A 2003 report from the Environmental Working Group showed that farmed salmon in the U.S. has the highest levels of PCBs, toxic man-made chemicals. And a widely publicized study in the journal Science in January 2004 suggested that farmed Atlantic salmon had higher levels of PCBs and other toxics than wild Pacific salmon.
Amid public concern, the importation of farmed Atlantic salmon to the United States went down by 20 percent in early 2004.
But subsequent research has found that the health benefits of both farmed and wild salmon exceed potential risks, said Eric Rimm, associate professor of epidemiology and nutrition at the Harvard School of Public Health.
Rimm was a co-author of a study in the Journal of the American Medical Association in 2006 that said the PCB levels in farmed salmon were not a cause of concern compared with the benefits.
“It’s clear that if there is any risk, the benefit is still in the range of 300 to 1,000 times greater from the fact that you’re getting the omega-3s,” he said.
Jampolis, citing the more recent research, agreed that the benefits of eating any salmon outweigh the risks, especially with heart disease being the leading cause of death in the United States and the fact that salmon is one of the best sources of heart healthy omega-3 fatty acids.
She continues to recommend trimming the skin and fat as much as possible and using cooking methods such as grilling and boiling to reduce fat, as this is where the toxic chemicals are stored.
Farmed fish receive a diet that often consists of smaller fish, such as sardines, and if they eat contaminated food, the fish themselves retain that toxicity.
In recent years, fish-feed makers have done a better job of regulating themselves, and the levels of some contaminants have gone down, Rimm said. Farmed salmon is not the main source of PCBs for the average person; in fact, the majority of these chemicals that we ingest daily probably comes from other animal products such as beef and chicken, he said.
Because farmed salmon are fed more, they contain more omega-3 fatty acids than wild fish, which tend to burn off these fats, he said.

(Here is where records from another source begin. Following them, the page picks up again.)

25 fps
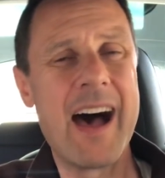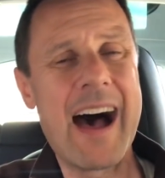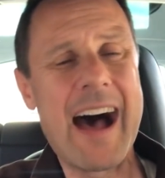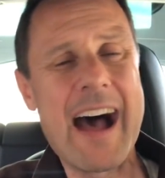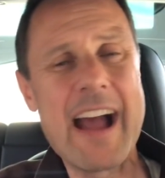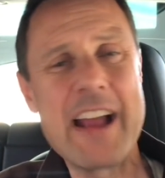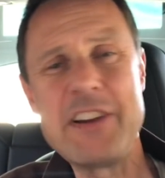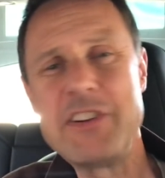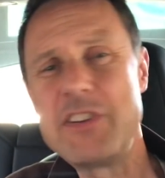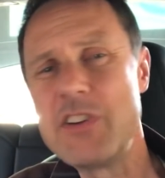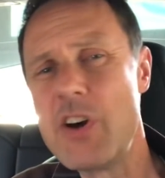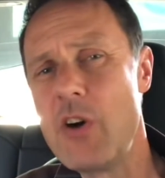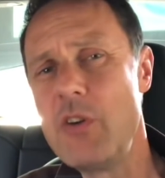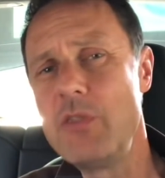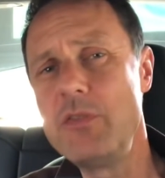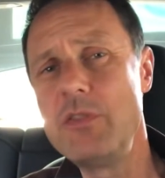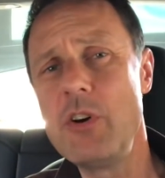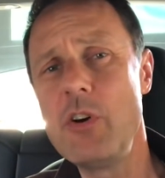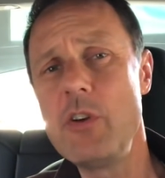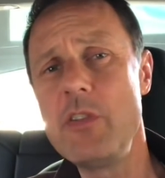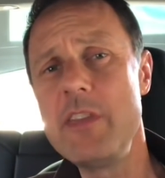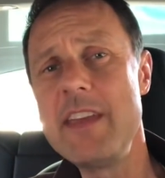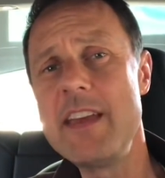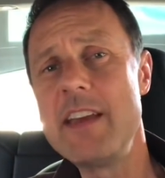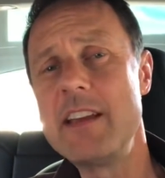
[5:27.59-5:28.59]
I don't
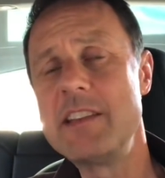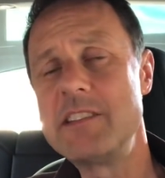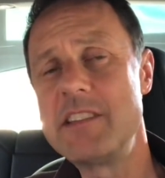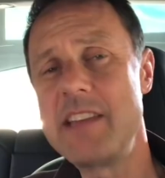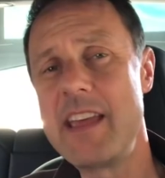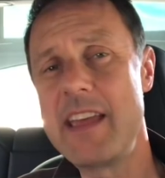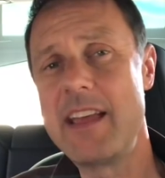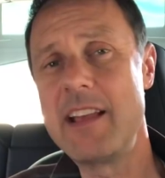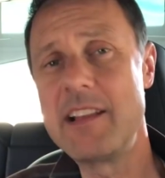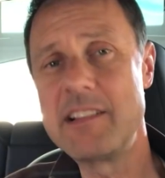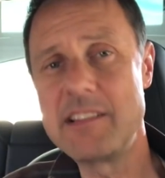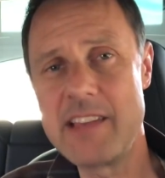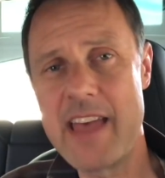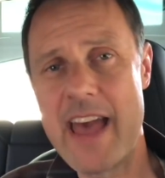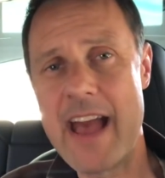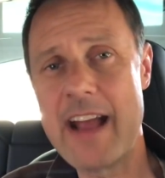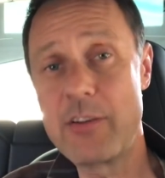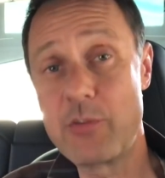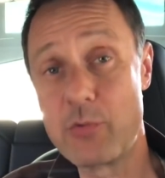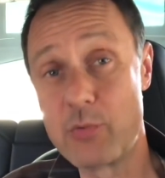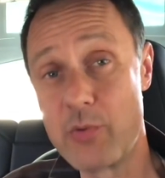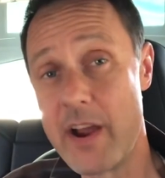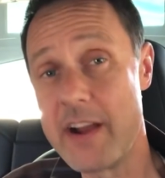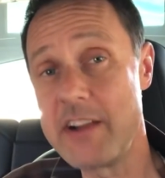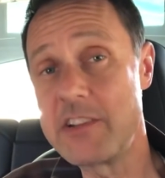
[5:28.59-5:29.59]
know the
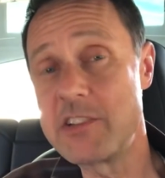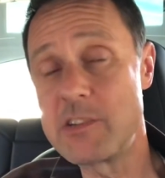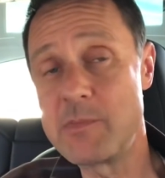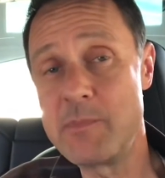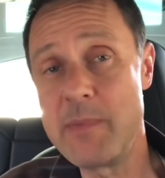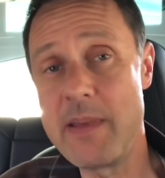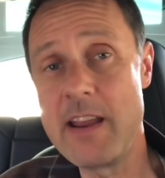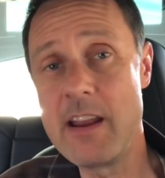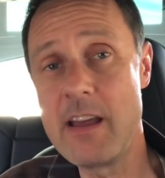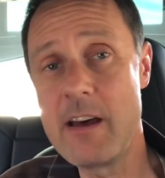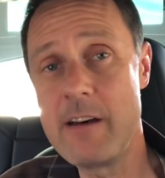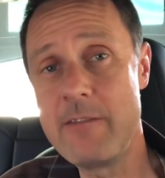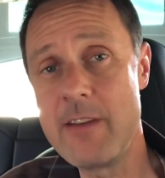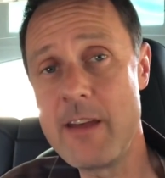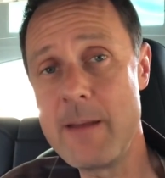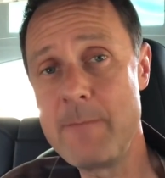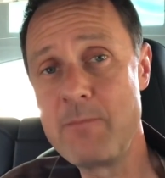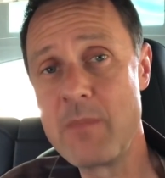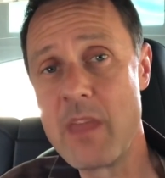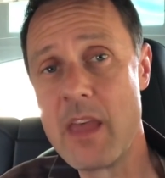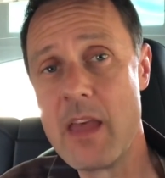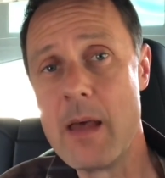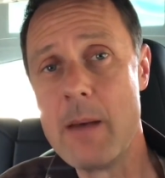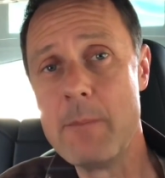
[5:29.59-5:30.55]
exact write speed of it,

Anyone concerned about contamination issues should try to find out where their fish came from and read about any potential problems in that area, said David Love, project director at the Center for a Livable Future at Johns Hopkins School of Public Health. He called for more widespread testing of contaminants in fish in the United States and better labeling practices so consumers know how and where their fish were caught.
Fish eaters should also consider eating smaller fish on the food chain, such as anchovies, mackerel and sardines, because they live shorter lives and don’t have as much opportunity as larger fish to pick up toxics, Love said. Since they are lower on the food chain, they are a more sustainable choice, he said.
The environmental impact of eating particular kinds of fish is an important matter but not so straightforward, experts say. To produce one farmed salmon, you have to feed it more than its weight in smaller fish, which leads to a net loss of fish from the sea and potential ecosystem disruption, Love said.
“It may not hurt my health, and it may not hurt your health, but on a population level, you can see some issues,” Love said.
Some farmed fish may also receive antibiotics that, if spread in the human population in large quantities, could lead to antibiotic resistance, meaning bacteria would no longer respond to these drugs, he said.
But there are also farmed fish produced in environmentally friendly situations, Rimm said. In some cases, it may take more energy to capture wild fish than to keep them in a pen, leading to a negative environmental impact.
Eating different kinds of fish is good for both your individual health and for the environment, experts say. From the health angle, it minimizes your risk of contamination from any one fish group, Jampolis said. From the environmental perspective, it would be detrimental to the ecosystem if everyone ate just one kind of fish en masse, Love said.